__Your objective__. Would you please repeat exactly the entries below, starting at the line with "[00:00:01.67]" and ending at the line with "[4:33.20-4:34.20]", and nothing outside that range? Leave out the pictures.

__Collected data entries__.
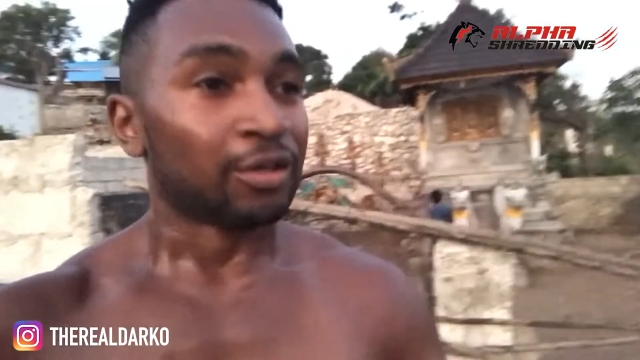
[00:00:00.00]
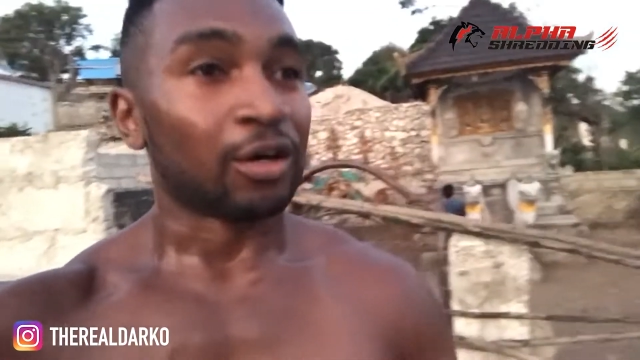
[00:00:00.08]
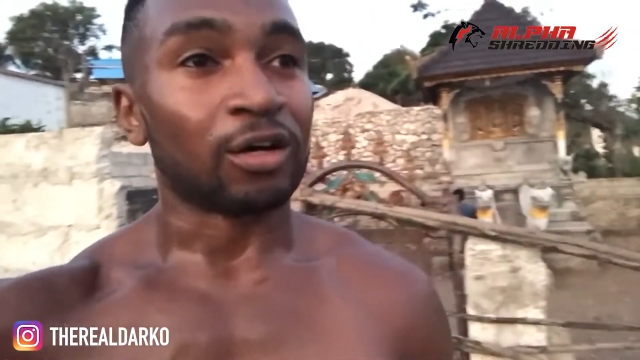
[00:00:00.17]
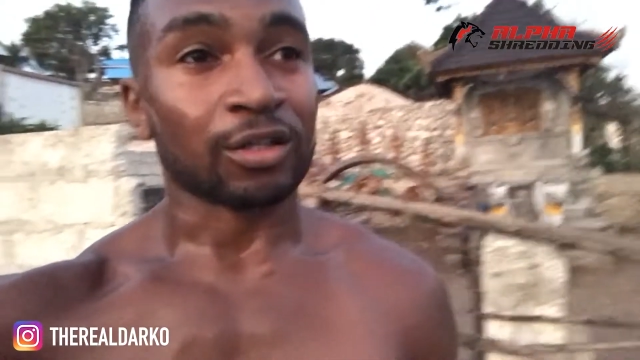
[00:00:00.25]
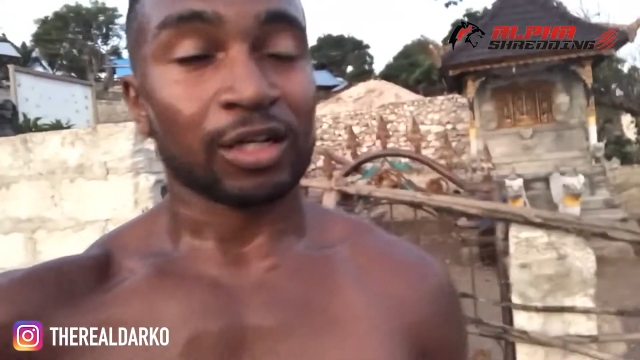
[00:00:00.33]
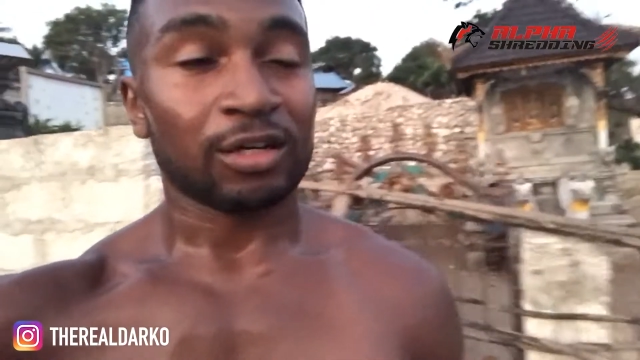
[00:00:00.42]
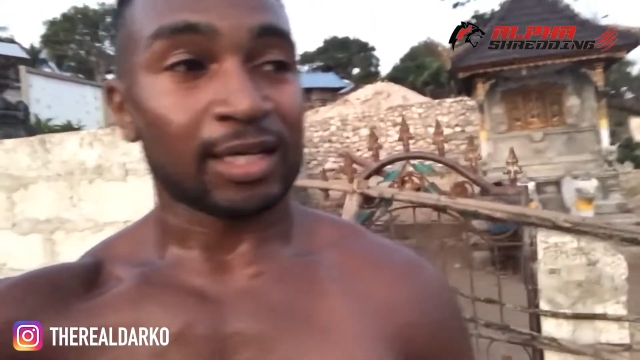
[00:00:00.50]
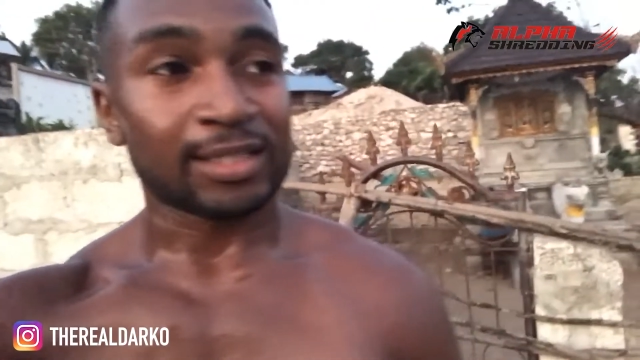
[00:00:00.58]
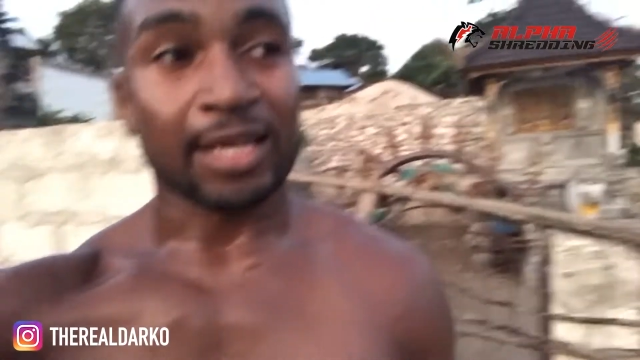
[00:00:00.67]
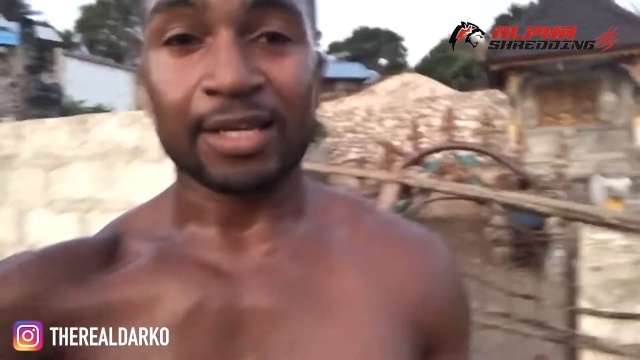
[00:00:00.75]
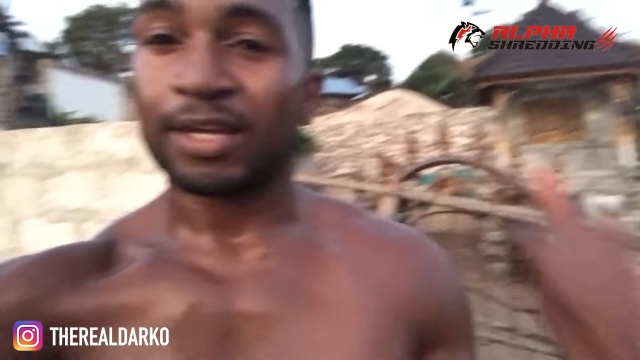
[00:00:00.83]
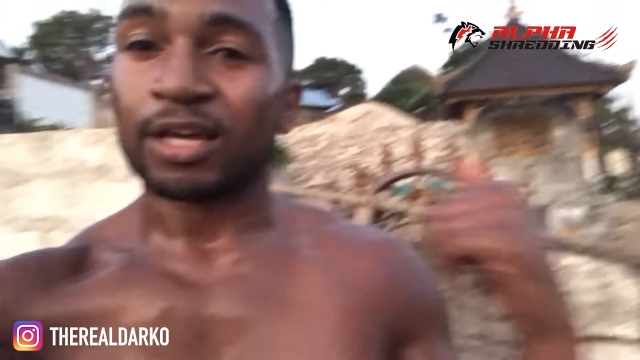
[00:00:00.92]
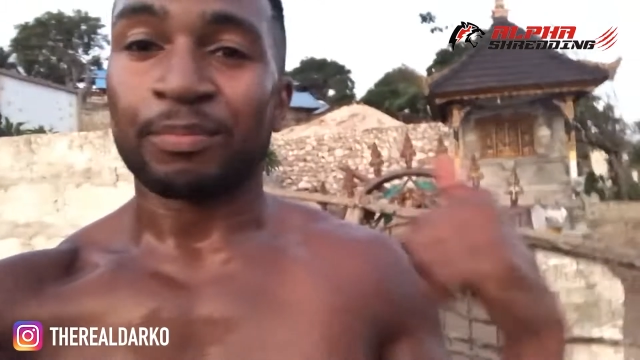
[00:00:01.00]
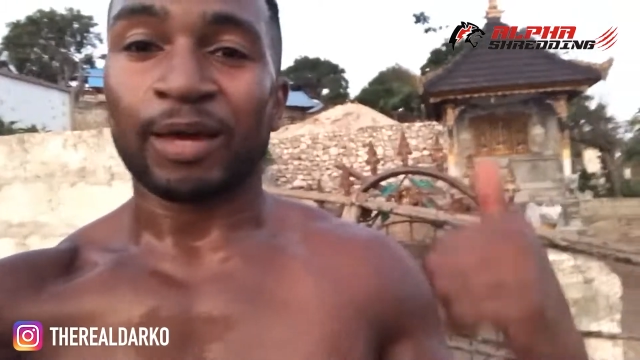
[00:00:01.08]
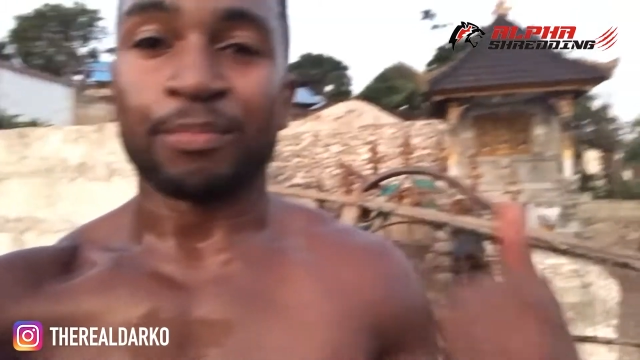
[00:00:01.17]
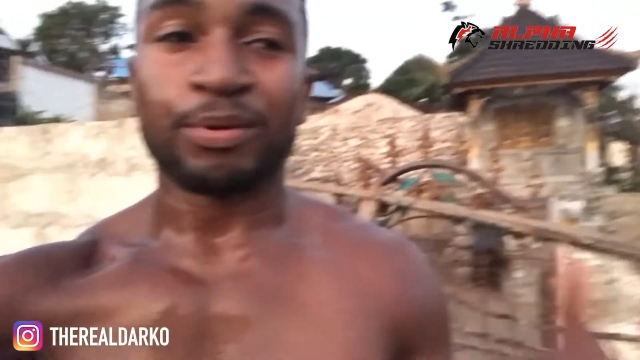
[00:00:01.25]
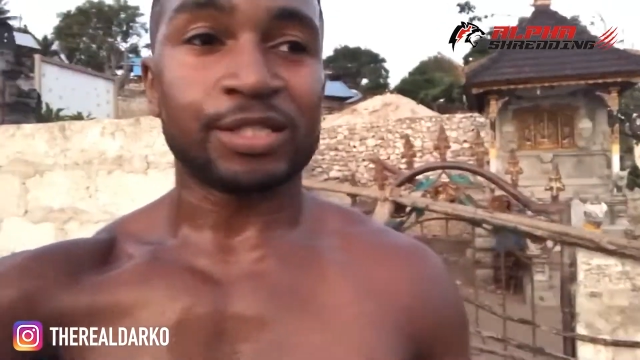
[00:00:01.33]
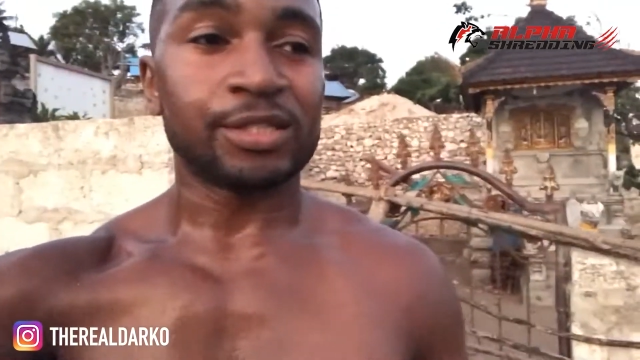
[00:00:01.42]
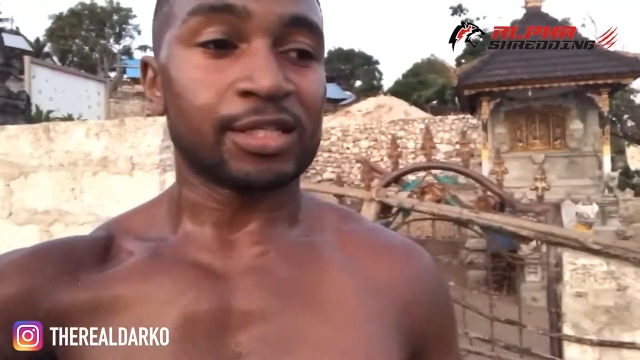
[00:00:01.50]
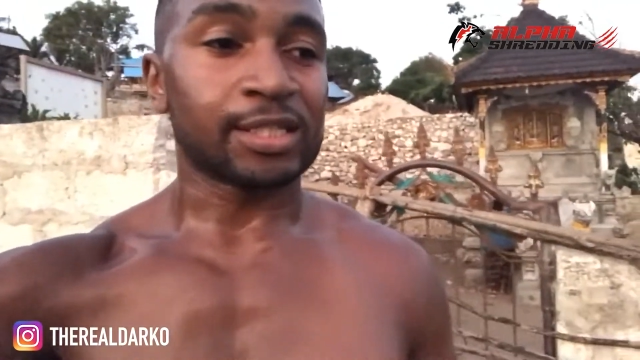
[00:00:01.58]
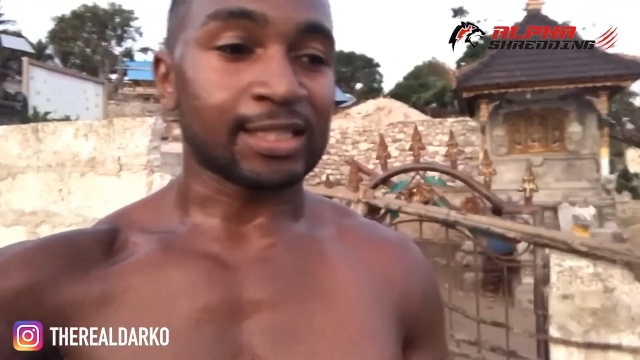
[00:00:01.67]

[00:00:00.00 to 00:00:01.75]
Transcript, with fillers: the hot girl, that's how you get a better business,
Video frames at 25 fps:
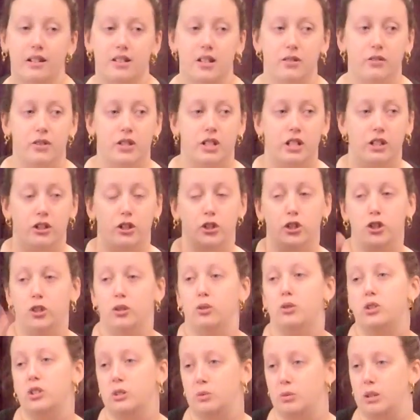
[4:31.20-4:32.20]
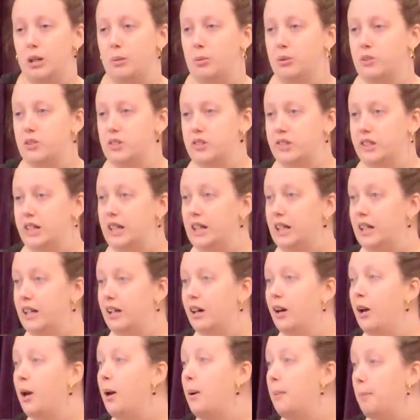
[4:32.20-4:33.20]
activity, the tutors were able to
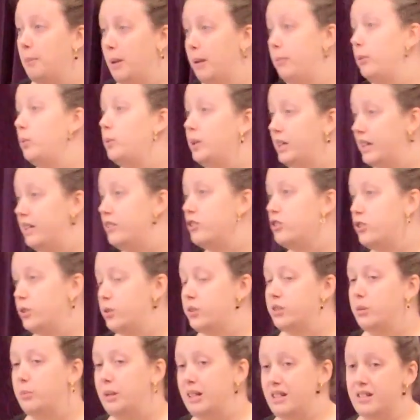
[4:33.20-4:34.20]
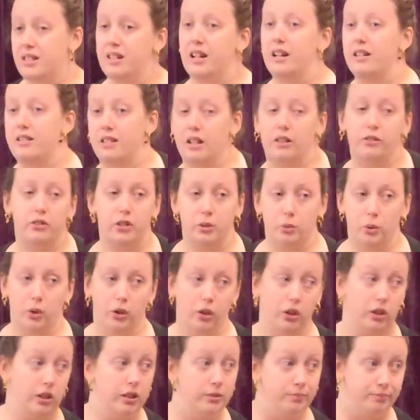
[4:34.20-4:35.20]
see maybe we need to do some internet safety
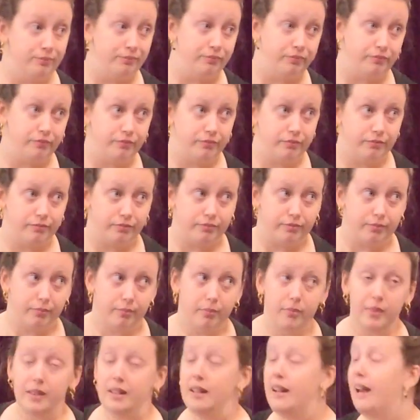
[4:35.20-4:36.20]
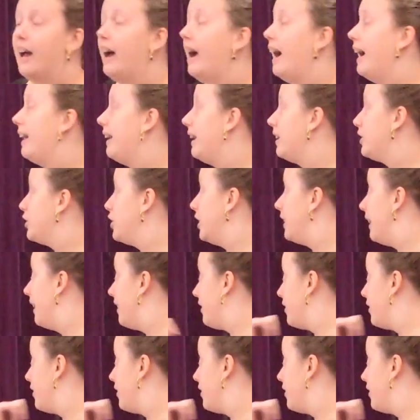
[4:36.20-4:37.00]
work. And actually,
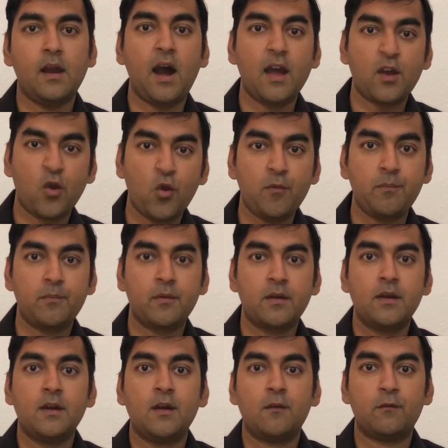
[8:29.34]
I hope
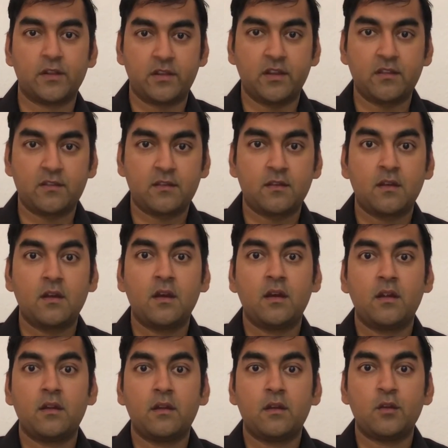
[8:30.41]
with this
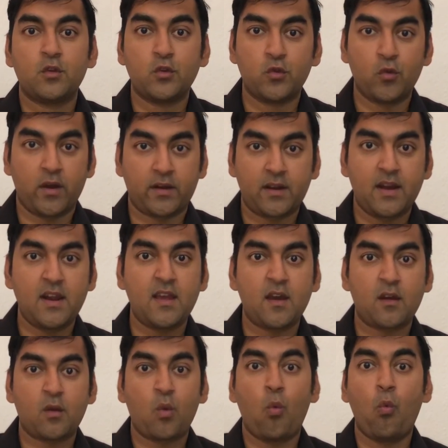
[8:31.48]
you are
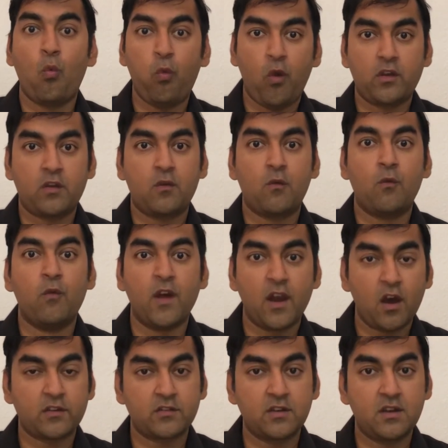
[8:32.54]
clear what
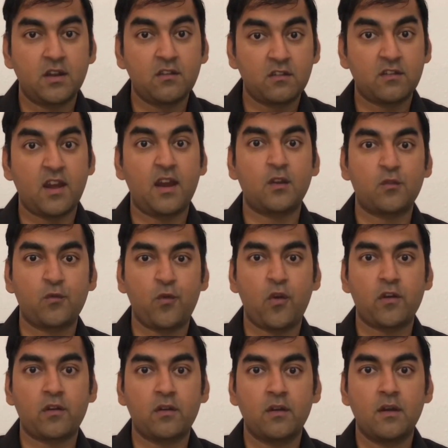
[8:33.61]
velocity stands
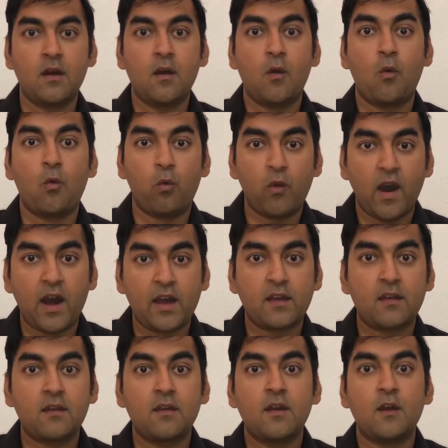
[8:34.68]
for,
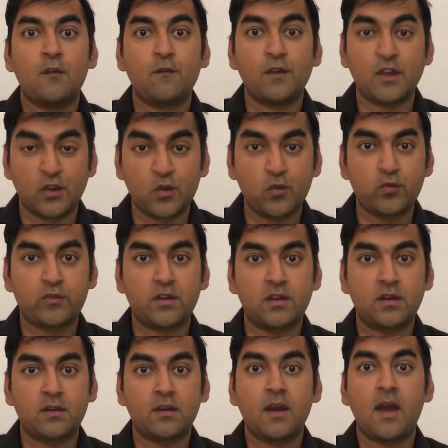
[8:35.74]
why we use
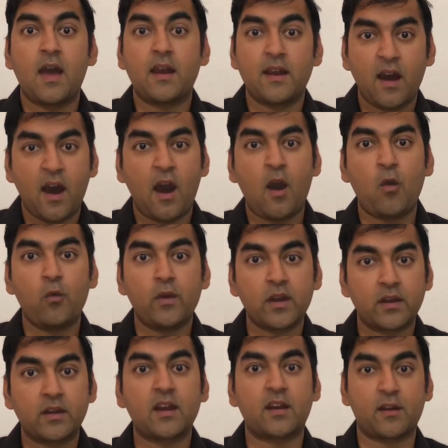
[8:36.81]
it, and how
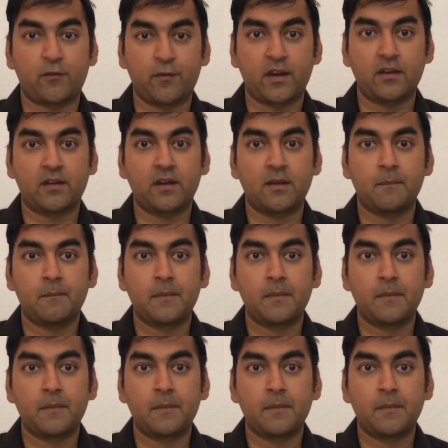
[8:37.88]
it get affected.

__Solution for this problem__.
[00:00:01.67]

[00:00:00.00 to 00:00:01.75]
Transcript, with fillers: the hot girl, that's how you get a better business,
Video frames at 25 fps:
[4:31.20-4:32.20]
[4:32.20-4:33.20]
activity, the tutors were able to
[4:33.20-4:34.20]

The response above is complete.